Leukocytes are then captured by the activated endothelium. Once they are captured, they may transiently adhere to the venular endothelium and begin to roll. Rolling occurs at or below the velocity of freely flowing cells such as erythrocytes in the same vessel and the same radial position. A firm adhesion is then initiated by activation of receptor-ligand between leukocytes and endothelial cells, which binds the membranes. The arrested leukocytes use these interactions to cross the endothelial lining of the blood vessel and migrate into the tissue.

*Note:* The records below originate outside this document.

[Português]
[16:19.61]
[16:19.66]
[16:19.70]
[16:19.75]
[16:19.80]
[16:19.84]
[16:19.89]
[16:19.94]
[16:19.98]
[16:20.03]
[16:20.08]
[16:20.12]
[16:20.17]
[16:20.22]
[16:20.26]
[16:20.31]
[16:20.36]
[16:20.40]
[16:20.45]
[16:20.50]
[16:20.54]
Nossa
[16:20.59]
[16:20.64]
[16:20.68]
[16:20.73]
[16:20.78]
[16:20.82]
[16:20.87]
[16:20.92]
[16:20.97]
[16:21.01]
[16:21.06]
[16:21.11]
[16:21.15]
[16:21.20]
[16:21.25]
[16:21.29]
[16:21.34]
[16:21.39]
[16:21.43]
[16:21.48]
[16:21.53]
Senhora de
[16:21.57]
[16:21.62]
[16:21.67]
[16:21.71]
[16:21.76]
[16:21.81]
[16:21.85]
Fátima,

Continuous deformation and entry flow of single neutrophil into a micropipette is presented at various suction pressures to determine an apparent viscosity for the cell contents. For this purpose a computational methodology that reveals the dynamics of human neutrophils during micropipette aspiration has been considered. Micropipette aspiration is an important method in the research of the rheology of the resting neutrophil leukocyte. During this process the mechanical behavior of neutrophil is studied by aspirating the surface of the cell into a small glass tube while tracking the leading edge of its surface. Cell deformation and penetration into the pipette relates to its properties. Therefore, by measuring both the rate of cell deformation and the pressure, cell properties are determined. It has been shown that the neutrophil leukocytes exhibit a liquid-drop type behavior. When a neutrophil is aspirated by a pressure larger than a certain threshold pressure, it flows continuously into the pipette. In our model, the cell is approximated as simple slippery droplets of viscous homogenous Newtonian fluid with a constant surface tension.

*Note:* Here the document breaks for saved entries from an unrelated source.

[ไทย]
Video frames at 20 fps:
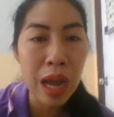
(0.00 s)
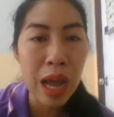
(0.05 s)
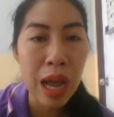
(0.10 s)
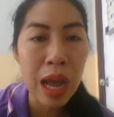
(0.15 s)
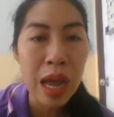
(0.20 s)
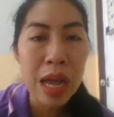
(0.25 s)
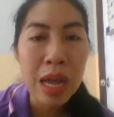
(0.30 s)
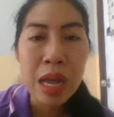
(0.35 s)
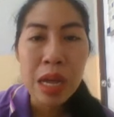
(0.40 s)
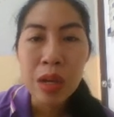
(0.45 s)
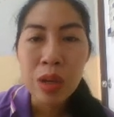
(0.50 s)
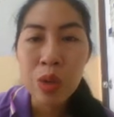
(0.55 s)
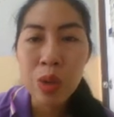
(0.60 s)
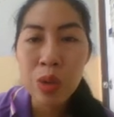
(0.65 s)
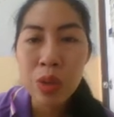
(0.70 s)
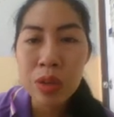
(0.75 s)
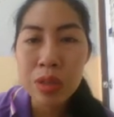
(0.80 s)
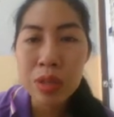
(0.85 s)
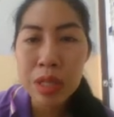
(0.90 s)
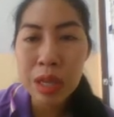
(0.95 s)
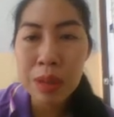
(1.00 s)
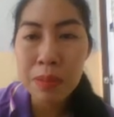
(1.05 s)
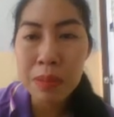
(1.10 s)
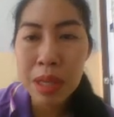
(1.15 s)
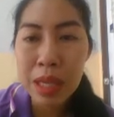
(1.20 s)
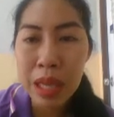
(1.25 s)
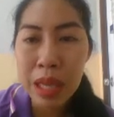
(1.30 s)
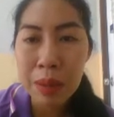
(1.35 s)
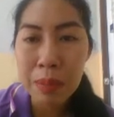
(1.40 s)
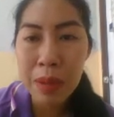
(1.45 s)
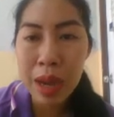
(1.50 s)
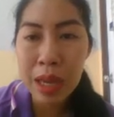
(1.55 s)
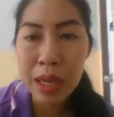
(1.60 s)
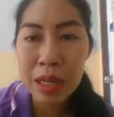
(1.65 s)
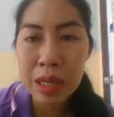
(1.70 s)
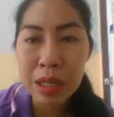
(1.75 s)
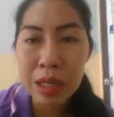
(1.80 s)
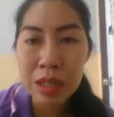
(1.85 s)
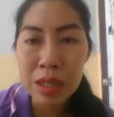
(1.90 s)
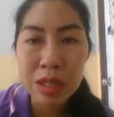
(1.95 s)
คะ ดูซิมีอีกไหม
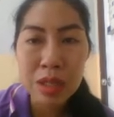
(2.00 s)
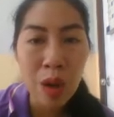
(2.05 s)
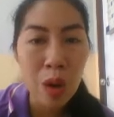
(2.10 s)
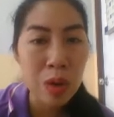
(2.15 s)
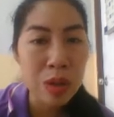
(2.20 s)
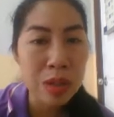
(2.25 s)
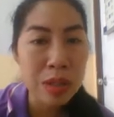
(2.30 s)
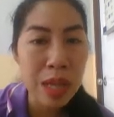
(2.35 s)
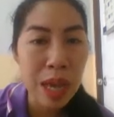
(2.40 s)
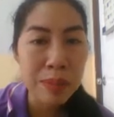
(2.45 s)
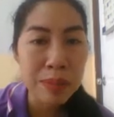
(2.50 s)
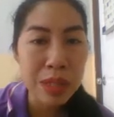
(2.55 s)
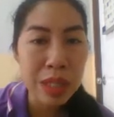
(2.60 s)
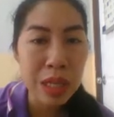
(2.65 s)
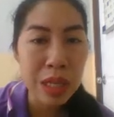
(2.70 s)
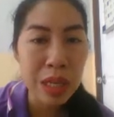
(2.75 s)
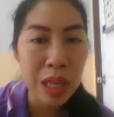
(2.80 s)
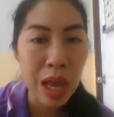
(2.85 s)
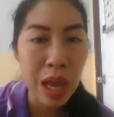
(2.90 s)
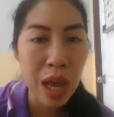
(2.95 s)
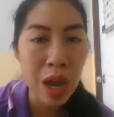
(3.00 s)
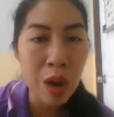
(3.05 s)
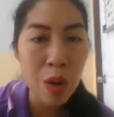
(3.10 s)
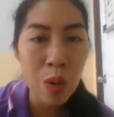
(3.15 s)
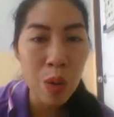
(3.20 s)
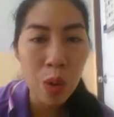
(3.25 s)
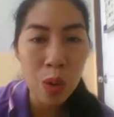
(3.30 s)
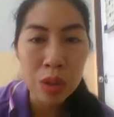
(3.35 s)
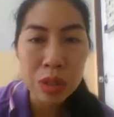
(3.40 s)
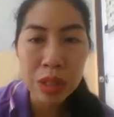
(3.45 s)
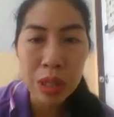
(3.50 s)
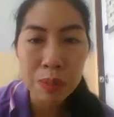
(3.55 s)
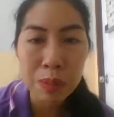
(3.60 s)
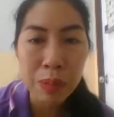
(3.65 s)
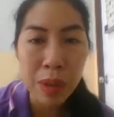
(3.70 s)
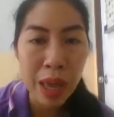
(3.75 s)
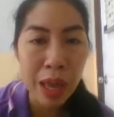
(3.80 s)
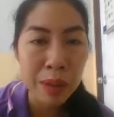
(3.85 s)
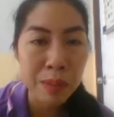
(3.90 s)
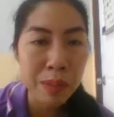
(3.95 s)
หนึ่งสองสามสี่ห้าหกเจ็ดแป
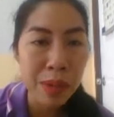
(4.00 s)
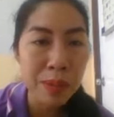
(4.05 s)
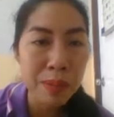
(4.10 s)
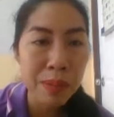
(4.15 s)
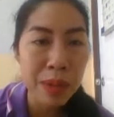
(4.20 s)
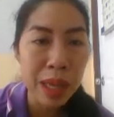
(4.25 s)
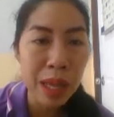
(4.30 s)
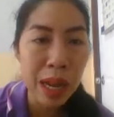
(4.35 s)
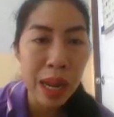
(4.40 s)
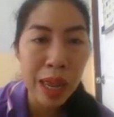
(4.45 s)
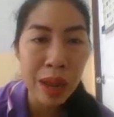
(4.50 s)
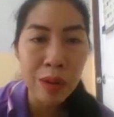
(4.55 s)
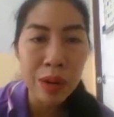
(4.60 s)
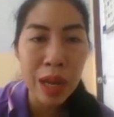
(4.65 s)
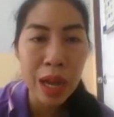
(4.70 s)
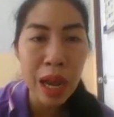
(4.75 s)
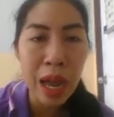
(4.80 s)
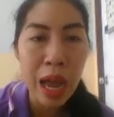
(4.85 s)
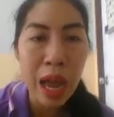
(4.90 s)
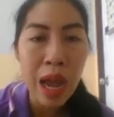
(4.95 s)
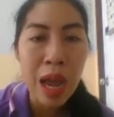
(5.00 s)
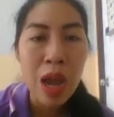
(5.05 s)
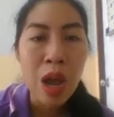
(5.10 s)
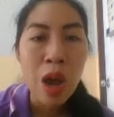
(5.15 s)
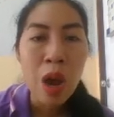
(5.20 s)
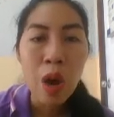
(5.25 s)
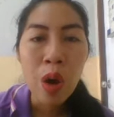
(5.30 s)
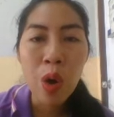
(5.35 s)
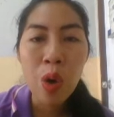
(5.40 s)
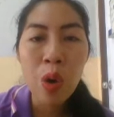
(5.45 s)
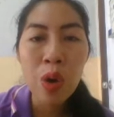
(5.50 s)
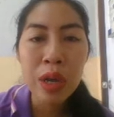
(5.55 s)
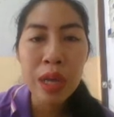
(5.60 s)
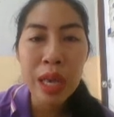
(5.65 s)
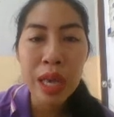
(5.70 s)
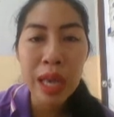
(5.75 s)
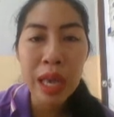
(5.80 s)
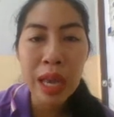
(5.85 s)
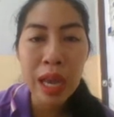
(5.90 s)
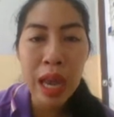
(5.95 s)
ดไม่มีแล้วนะคะ โอเค
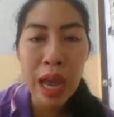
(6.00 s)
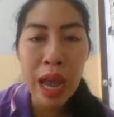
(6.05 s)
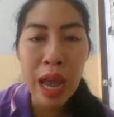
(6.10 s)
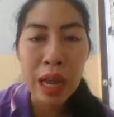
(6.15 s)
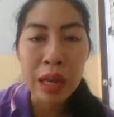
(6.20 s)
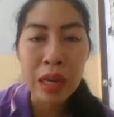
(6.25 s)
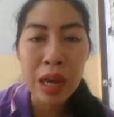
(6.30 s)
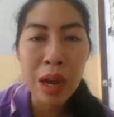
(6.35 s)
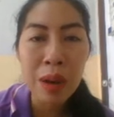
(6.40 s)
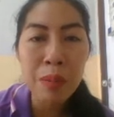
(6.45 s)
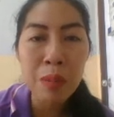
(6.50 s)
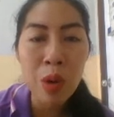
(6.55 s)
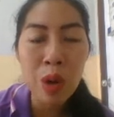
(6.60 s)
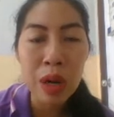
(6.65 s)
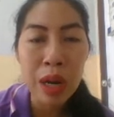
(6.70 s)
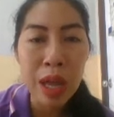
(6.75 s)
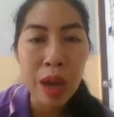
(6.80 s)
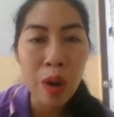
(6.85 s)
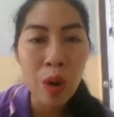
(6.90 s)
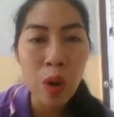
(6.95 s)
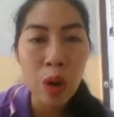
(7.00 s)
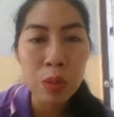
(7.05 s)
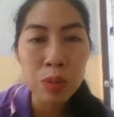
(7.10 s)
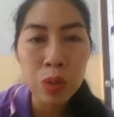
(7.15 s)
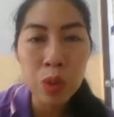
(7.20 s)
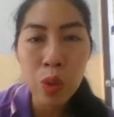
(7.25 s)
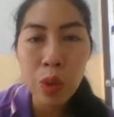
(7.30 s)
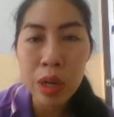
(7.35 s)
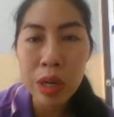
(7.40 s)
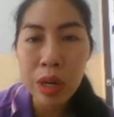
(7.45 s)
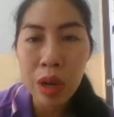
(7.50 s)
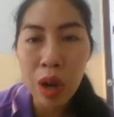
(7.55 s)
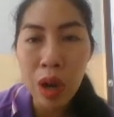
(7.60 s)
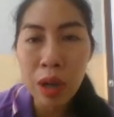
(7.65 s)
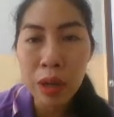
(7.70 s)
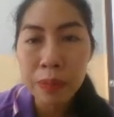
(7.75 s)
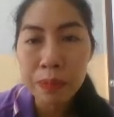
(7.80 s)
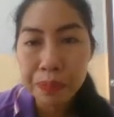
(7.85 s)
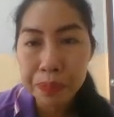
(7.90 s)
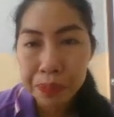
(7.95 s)
ค่ะ ทั้งหมดแล้วครบถ้วนเนาะ
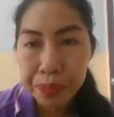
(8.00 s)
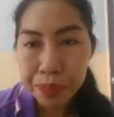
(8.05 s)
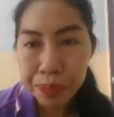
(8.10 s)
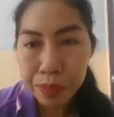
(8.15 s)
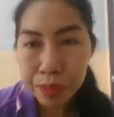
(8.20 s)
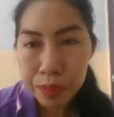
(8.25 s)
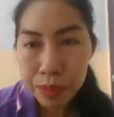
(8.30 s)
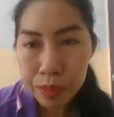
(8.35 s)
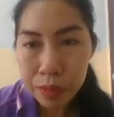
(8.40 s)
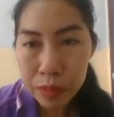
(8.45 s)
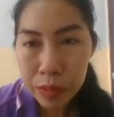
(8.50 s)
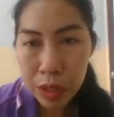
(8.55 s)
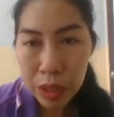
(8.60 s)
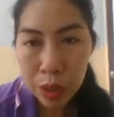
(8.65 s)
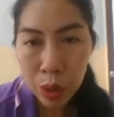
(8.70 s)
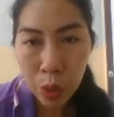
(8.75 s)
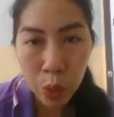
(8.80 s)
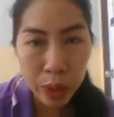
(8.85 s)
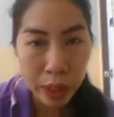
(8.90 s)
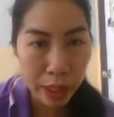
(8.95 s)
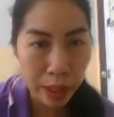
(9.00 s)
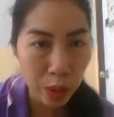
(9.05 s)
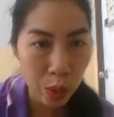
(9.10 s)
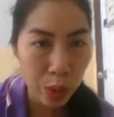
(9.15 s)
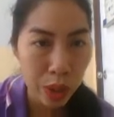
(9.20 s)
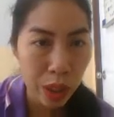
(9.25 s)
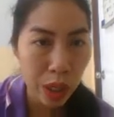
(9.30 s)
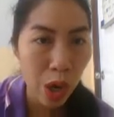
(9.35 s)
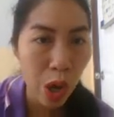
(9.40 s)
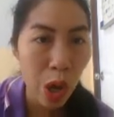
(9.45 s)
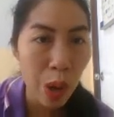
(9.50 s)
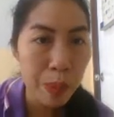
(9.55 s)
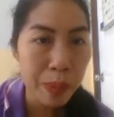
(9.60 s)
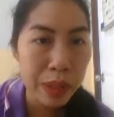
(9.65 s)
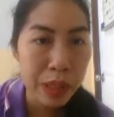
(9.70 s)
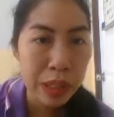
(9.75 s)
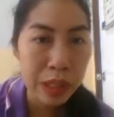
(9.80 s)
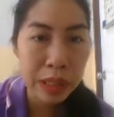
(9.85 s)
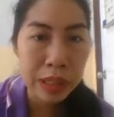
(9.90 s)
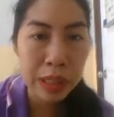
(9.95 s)
คุณหนิงดูอีกรอบห
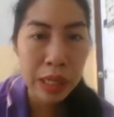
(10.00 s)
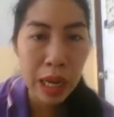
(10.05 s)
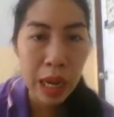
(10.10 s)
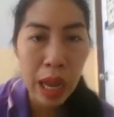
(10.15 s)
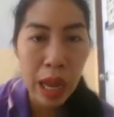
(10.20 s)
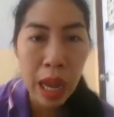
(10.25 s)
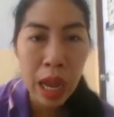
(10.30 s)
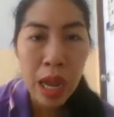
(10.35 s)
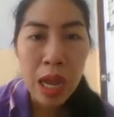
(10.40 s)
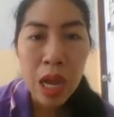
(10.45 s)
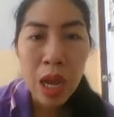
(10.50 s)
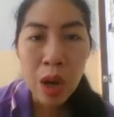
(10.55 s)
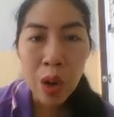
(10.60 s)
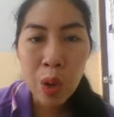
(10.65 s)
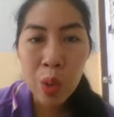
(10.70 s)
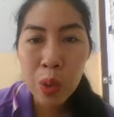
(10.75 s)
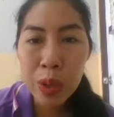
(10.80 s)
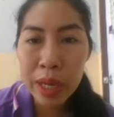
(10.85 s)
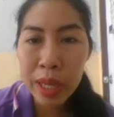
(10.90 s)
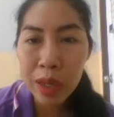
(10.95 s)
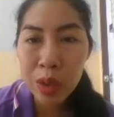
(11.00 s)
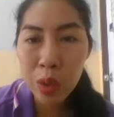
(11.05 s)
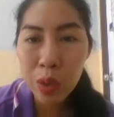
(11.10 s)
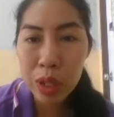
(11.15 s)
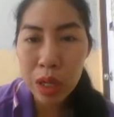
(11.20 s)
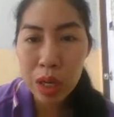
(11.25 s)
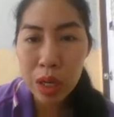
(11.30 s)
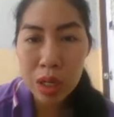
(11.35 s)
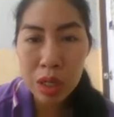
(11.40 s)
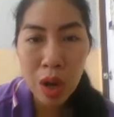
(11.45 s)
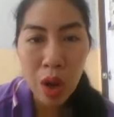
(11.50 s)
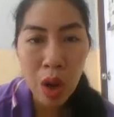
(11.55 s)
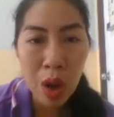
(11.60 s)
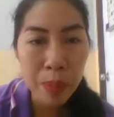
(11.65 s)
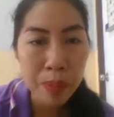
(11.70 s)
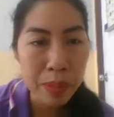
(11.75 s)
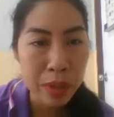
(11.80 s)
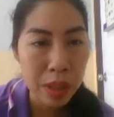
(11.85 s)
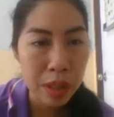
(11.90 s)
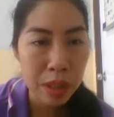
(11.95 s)
นึ่งนะคะคุณหนิงดูอีกรอบ
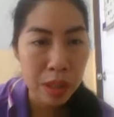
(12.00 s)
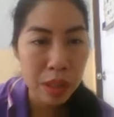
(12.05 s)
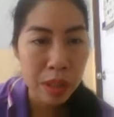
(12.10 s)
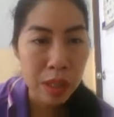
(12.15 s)
หนึ่ง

For this passive cell, the rate at which it deforms under the action of a given pressure gradient is expected to be governed by the viscous dissipation in the cell interior (cytoplasm and nucleus) and membrane cortex. The behaviors of this model as a function of surface tension, aspiration pressure, pipette radius and viscosity have been investigated. Computation has been carried out by solving Navier-stokes equations in a three dimensional coordinate system. A negative pressure has been employed inside the pipette. Surface tension is modeled using the Continuum Surface Force (CSF). Deformations of the interfaces are tracked using volume-of –fluid (VOF) based model. Dynamics of the droplet deformation for different sizes of pipettes under various suction pressures are simulated. In the aspiration process, initial condition is determined by whether the aspiration pressure is sufficient to overcome the effects of surface tension. Therefore, first geometrical effects of surface tension have been studied while the other factors are constant. We have observed a pronounced flattening of the droplet against the outer walls of the pipette, which is due to low surface tension. These results are consistent with the ones obtained by Dury and Dembo1. However, at low capillary numbers, surface tension is sufficient to balance the suction pressure and droplet does not make contact with the exterior surface of the pipette. Also, comparing different sizes of pipettes shows that the best fit to our simulation is obtained when the pipette diameters are close to half of the cell diameter.